In fact, Socialism, Zionism, and Satanism were originally joined at the hip: 19th-century Jewish activist Moses Hess, an influential precursor of modern Zionism, was also an early proponent of socialism and a collaborator of Marx. It was Hess who initiated Marx and Engels into Satanism.
Mises’ collaborator, the arch-Zionist, Jesuit-trained, high-ranking Freemason Richard Coudenhove-Kalergi summarized the Illuminati dialectic thusly:
“The fight between Capitalism and Communism over the inheritance of the beseeched blood aristocracy is a fratricidal war of the victorious brain aristocracy, a fight between individualistic and socialist, egoist and altruist, heathen and Christian spirit.
The general staff of both parties is recruited from Europe’s spiritual leader race [Führerrasse] the Jews.”

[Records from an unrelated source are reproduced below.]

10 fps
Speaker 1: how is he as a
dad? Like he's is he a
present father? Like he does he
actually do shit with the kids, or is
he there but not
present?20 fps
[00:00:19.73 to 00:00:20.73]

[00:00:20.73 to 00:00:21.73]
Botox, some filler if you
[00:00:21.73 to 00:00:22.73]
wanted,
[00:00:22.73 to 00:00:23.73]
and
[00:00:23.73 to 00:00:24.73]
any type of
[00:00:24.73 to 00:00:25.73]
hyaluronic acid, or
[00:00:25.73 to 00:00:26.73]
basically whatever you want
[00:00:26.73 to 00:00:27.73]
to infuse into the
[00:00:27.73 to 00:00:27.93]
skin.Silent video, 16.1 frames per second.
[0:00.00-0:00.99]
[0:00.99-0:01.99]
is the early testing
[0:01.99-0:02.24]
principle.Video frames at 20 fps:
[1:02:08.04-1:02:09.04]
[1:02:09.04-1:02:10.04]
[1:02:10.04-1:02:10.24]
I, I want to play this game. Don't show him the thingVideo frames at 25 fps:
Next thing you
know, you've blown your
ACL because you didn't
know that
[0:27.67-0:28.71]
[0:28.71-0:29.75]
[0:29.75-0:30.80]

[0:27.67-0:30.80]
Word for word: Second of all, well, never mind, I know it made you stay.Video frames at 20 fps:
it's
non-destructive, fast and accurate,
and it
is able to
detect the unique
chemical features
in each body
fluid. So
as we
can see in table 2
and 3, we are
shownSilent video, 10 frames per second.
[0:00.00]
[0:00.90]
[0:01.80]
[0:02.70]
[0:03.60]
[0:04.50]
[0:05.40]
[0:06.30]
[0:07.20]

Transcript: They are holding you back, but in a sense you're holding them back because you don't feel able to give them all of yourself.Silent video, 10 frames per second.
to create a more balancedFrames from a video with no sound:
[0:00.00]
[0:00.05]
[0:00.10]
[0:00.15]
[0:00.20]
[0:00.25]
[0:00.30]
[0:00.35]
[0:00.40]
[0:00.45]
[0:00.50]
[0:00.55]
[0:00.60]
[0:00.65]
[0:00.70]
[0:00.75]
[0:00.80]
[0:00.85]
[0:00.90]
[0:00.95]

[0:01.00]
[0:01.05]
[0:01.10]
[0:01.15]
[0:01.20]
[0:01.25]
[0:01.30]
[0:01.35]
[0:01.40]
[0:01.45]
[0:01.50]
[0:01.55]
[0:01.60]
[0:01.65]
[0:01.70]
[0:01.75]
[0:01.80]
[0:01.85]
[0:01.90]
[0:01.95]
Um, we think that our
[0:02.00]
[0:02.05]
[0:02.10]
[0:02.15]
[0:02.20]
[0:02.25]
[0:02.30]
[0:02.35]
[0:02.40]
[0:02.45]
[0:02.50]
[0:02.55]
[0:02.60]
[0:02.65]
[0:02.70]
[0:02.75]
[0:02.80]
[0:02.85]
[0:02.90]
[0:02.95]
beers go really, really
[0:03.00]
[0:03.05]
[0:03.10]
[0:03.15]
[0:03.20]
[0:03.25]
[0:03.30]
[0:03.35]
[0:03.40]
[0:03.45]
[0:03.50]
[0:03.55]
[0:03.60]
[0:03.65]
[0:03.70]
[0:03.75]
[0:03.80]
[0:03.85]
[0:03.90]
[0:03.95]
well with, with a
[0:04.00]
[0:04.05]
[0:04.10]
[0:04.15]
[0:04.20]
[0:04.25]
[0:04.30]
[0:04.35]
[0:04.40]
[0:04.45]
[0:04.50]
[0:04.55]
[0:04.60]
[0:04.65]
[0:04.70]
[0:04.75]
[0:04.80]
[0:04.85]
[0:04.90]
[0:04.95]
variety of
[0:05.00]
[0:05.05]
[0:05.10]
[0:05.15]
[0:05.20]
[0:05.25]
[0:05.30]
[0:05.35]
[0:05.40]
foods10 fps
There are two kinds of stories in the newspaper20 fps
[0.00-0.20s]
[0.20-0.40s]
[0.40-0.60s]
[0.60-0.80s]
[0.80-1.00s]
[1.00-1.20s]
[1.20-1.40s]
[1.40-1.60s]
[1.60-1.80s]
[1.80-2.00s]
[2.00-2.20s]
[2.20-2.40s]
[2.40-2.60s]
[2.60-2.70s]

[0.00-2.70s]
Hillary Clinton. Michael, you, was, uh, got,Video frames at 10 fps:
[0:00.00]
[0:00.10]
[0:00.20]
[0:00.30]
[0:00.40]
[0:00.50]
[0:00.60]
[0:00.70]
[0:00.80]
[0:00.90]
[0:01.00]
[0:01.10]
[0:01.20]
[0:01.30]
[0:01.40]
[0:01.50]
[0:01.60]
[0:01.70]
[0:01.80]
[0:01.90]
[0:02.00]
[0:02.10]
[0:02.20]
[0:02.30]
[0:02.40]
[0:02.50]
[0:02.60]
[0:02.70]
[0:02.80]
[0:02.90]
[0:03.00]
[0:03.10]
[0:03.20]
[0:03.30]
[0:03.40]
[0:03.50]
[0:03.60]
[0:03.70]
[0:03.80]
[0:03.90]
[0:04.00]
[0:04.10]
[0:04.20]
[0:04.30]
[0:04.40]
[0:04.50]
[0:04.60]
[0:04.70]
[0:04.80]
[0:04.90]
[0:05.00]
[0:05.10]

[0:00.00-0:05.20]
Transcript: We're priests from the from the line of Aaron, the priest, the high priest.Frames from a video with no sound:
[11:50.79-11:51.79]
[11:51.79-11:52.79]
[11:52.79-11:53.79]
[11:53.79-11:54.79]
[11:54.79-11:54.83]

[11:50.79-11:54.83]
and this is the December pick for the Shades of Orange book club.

Essentially, two seemingly opposed forces advance the same goal: a world police state governed by an oligarchy of billionaire Satanists.
Rising Above the Illuminati Dialectic
To be sure, Austrian economics and Libertarianism have introduced useful concepts in both ethics and modern economic theory. The same can be said about Keynes and Marx. Illuminati ideologies always contain some savory morsels of truth, in order to make the Satanic deception more effective.
In rising above this Illuminati dialectic, our challenge is to digest these nuggets of wisdom, and spit out the evil lies and half-truths that defile them.
In the end, the real war waged by the Illuminati is a spiritual one. It is not merely about which monetary system is conducive to prosperity or which economic model is optimal. It is not solely about which political system is superior. It is, at heart, a battle between God and the Devil, for our souls.